A harmonização perfeita é o equilíbrio entre os dois, combinando os sabores dos alimentos com as características dos vinhos. Os dois devem sempre se complementar e não se sobrepor. O resultado tem que ser agradável e prazerosa, dando a sensação de que os ingredientes “casam” perfeitamente.

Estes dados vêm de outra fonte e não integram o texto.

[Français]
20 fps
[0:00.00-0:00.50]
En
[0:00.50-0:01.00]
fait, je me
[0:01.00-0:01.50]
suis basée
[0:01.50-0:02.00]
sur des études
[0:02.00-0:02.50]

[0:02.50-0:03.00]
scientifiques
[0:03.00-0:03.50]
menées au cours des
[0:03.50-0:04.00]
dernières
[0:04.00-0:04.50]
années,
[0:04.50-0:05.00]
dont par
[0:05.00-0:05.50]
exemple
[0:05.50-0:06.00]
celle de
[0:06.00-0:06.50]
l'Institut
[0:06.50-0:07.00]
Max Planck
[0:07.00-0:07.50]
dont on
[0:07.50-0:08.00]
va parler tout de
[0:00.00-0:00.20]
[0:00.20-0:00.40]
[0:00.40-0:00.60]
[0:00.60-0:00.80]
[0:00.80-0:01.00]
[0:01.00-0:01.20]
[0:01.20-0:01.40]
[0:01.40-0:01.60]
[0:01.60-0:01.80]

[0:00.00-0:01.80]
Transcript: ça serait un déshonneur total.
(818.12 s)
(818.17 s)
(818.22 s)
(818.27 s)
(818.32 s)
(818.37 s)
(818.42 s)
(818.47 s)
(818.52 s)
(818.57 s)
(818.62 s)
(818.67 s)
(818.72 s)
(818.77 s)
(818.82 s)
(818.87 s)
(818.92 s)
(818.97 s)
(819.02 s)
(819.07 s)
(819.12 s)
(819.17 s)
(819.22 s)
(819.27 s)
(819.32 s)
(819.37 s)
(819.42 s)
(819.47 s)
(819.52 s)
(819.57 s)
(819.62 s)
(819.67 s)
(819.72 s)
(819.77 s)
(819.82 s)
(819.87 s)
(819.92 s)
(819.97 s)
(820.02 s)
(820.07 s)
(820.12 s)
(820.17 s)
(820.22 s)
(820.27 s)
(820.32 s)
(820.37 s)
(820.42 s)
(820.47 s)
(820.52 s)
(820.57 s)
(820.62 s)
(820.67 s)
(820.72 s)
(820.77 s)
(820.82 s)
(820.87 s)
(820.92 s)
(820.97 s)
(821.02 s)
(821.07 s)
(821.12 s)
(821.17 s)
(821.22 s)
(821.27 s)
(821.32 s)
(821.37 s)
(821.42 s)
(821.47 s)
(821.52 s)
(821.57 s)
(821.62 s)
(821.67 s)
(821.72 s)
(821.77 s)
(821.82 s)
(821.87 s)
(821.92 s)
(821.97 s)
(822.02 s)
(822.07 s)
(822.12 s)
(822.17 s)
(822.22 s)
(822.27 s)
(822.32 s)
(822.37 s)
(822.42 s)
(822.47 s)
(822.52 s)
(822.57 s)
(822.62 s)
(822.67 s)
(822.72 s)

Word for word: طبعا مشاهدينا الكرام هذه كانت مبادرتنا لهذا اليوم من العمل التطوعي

Veja alguns conselhos do Sommelier Manoel Beato para combinar vinho e comida, que falou para a revista Época:

Carnes 

  • Quanto mais forte e firme a carne, mais aromático e encorpado deve ser o vinho. Mas carnes leves, como vitela e frango, podem ser provadas até com vinho branco.

Trufas brancas 

  • A combinação clássica é com vinhos do Piemonte, como Barolo e Barbaresco. Mas os Pinot Noir da Nova Zelândia produzem um resultado ainda melhor.

Alcachofra 

  • Costuma-se dizer que aspargos e alcachofras não combinam com vinho algum. Exagero. Os dois alimentos vão bem com champanhe ou espumantes em geral. Também podem ser acompanhados por um Riesling.

Feijoada 

  • Combina com vinho, sim, acho bem melhor que cerveja. Recomendo um tinto frutado, como um Beaujolais Cru.

Frutos do mar 

  • Com mariscos, vale um branco perfumado, como Sauvignon Blanc. Peixes fortes, como um bacalhau, podem até ser servidos com um tinto português. Peixes extremamente salgados, como anchovas e arenques, vão bem com Champagne e Riesling.

Vinhos caros 

  • Quem tem uma garrafa de um grande tinto em casa, valioso e envelhecido, deve combiná-la com carne em receita simples, como um cordeiro assado no próprio molho. Senão o prato ‘briga’ com o vinho.

Casamentos tradicionais 

  • Às vezes funcionam. Presunto defumado com Jerez espanhol, por exemplo. Foie gras com vinho branco licoroso ou ostras com Chablis, também.

Massas 

  • A massa é neutra, como batata e arroz — o vinho precisa combinar com o molho ou o recheio. Quando é de peixe, um branco suave. Quando é de carne, um tinto do Douro, por exemplo. E, com molho de tomate básico, um branco italiano como o Pinot Bianco.